Problem details: Which lines run from the line with "[0:06.24-0:06.72]" through the line with "Word for word: Dorothy, I'm" in the entries below? Print them exactly, both ends included, and nothing more.

Stored entries:
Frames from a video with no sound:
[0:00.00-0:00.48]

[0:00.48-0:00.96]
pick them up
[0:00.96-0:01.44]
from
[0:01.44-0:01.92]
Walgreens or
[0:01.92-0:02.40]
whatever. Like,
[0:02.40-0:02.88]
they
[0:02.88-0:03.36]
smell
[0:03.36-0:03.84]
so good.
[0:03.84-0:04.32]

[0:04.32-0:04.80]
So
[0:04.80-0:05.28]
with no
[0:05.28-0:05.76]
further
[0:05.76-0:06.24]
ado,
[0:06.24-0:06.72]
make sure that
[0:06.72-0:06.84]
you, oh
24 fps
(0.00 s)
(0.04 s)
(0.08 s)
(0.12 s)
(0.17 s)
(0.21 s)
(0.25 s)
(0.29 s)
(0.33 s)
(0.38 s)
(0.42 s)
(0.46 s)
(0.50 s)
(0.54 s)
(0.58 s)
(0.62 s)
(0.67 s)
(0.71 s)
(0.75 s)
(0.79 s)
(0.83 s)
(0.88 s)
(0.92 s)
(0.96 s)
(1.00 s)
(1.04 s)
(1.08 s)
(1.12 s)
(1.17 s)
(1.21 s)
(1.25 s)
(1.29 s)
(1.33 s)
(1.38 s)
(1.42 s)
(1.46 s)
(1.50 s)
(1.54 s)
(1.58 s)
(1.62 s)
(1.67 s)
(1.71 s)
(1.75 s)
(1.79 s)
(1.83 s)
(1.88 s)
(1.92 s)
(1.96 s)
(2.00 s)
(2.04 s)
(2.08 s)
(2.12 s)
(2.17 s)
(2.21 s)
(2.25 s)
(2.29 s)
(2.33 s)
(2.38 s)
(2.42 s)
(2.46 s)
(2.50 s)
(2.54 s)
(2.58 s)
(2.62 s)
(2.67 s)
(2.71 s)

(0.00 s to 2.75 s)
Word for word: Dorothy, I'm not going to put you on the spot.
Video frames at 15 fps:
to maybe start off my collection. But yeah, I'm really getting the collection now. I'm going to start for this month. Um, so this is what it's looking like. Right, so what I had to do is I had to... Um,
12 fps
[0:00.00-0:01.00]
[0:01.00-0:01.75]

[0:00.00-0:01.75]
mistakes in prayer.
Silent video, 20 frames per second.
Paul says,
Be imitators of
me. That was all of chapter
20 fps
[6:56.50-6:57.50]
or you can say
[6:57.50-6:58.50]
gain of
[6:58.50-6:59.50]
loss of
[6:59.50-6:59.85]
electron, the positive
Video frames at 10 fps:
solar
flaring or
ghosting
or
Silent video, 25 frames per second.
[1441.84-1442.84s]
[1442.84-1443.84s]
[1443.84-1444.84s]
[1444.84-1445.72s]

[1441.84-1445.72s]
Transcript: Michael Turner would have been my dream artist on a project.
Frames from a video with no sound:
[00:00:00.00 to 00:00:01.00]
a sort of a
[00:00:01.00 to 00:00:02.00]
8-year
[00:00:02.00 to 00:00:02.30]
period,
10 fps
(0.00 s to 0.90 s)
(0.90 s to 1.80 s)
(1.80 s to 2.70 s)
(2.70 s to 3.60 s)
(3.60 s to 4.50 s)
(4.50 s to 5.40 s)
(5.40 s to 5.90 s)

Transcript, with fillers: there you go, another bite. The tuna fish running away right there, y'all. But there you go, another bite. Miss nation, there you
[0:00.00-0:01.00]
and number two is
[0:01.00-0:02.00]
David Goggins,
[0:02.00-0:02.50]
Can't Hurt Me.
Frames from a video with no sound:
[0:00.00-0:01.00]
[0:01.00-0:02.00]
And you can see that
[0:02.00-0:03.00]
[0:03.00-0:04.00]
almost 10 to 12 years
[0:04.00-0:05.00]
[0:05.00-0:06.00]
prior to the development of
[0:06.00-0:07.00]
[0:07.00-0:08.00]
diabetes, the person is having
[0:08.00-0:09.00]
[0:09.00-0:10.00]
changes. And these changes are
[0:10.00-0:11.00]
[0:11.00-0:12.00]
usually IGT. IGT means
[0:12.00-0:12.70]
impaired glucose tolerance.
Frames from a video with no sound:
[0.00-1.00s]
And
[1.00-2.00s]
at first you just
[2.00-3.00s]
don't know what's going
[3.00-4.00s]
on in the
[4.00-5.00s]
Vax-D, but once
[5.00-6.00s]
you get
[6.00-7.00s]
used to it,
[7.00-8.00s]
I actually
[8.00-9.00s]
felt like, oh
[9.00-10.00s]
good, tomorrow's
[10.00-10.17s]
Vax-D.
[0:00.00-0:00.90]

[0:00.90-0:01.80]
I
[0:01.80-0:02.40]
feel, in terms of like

Your solution:
[0:06.24-0:06.72]
make sure that
[0:06.72-0:06.84]
you, oh
24 fps
(0.00 s)
(0.04 s)
(0.08 s)
(0.12 s)
(0.17 s)
(0.21 s)
(0.25 s)
(0.29 s)
(0.33 s)
(0.38 s)
(0.42 s)
(0.46 s)
(0.50 s)
(0.54 s)
(0.58 s)
(0.62 s)
(0.67 s)
(0.71 s)
(0.75 s)
(0.79 s)
(0.83 s)
(0.88 s)
(0.92 s)
(0.96 s)
(1.00 s)
(1.04 s)
(1.08 s)
(1.12 s)
(1.17 s)
(1.21 s)
(1.25 s)
(1.29 s)
(1.33 s)
(1.38 s)
(1.42 s)
(1.46 s)
(1.50 s)
(1.54 s)
(1.58 s)
(1.62 s)
(1.67 s)
(1.71 s)
(1.75 s)
(1.79 s)
(1.83 s)
(1.88 s)
(1.92 s)
(1.96 s)
(2.00 s)
(2.04 s)
(2.08 s)
(2.12 s)
(2.17 s)
(2.21 s)
(2.25 s)
(2.29 s)
(2.33 s)
(2.38 s)
(2.42 s)
(2.46 s)
(2.50 s)
(2.54 s)
(2.58 s)
(2.62 s)
(2.67 s)
(2.71 s)

(0.00 s to 2.75 s)
Word for word: Dorothy, I'm not going to put you on the spot.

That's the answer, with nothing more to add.